Rav Nachman once made a statement that shocked his colleague: "Jacob our father never died."
Rabbi Yitzchak pushed back immediately. "They embalmed him. They eulogized him. They buried him. Are you saying the embalmers worked on a living man?" Rav Nachman did not flinch. He said: "I am expounding a verse. It is written (Jeremiah 30:10): 'Fear not, my servant Jacob.' Just as his descendants are alive, so too Jacob is alive."
This exchange, recorded in Tractate Taanit of the Talmud Bavli, is one of the most quoted passages in Jewish thought. It does not deny that Jacob's body was buried in the Cave of Machpelah. It claims something more radical: that the biological fact of death did not apply to Jacob in the way it applies to everyone else. His life force persists because his children persist.
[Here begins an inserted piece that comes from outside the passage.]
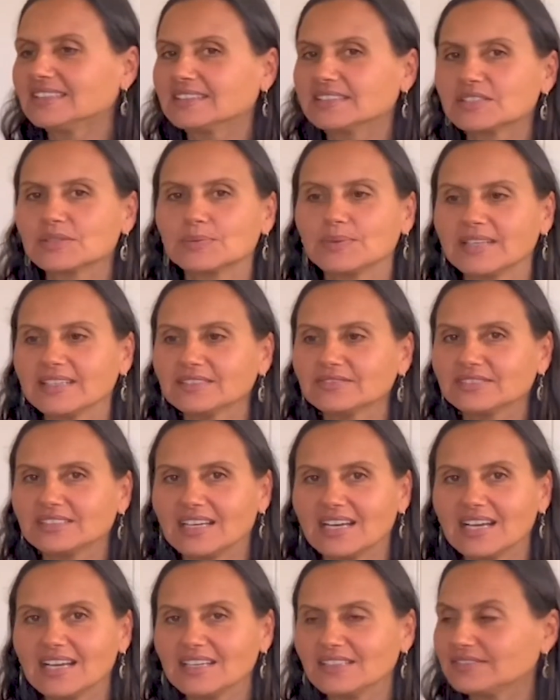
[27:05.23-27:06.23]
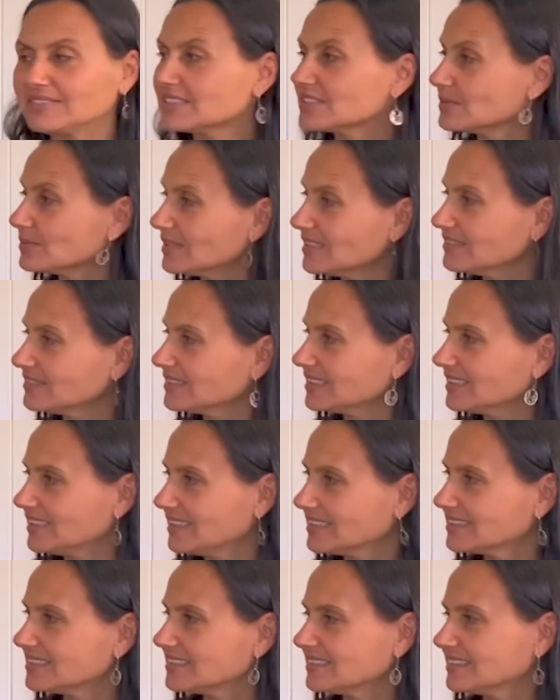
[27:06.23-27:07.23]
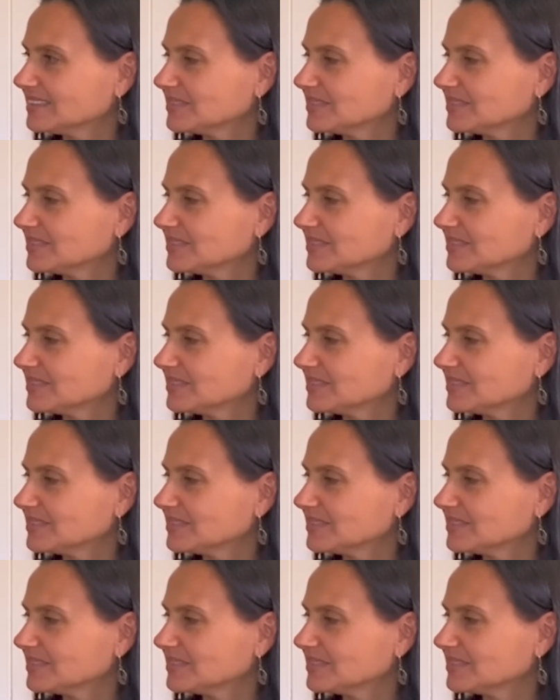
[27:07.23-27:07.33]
It's a way of life. It's a way of connecting.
The same passage discusses another case of time bending around a righteous person. Samuel the prophet died at only fifty-two years old—not a premature death by Talmudic standards, but not old either. The Talmud explains that old age "sprang upon" Samuel. He looked decades older than he was. Why? Because he had anointed Saul as king, and when God regretted making Saul king (1 Samuel 15:11), Samuel begged God not to undo his work while he was still alive. God's solution was to age Samuel rapidly so that David could be anointed sooner.
The Talmud is making a point about what it means to be truly alive. Jacob lives because his legacy lives. Samuel aged because his mission was complete. Death and life, in the rabbinic imagination, are not simple biological facts. They are spiritual conditions.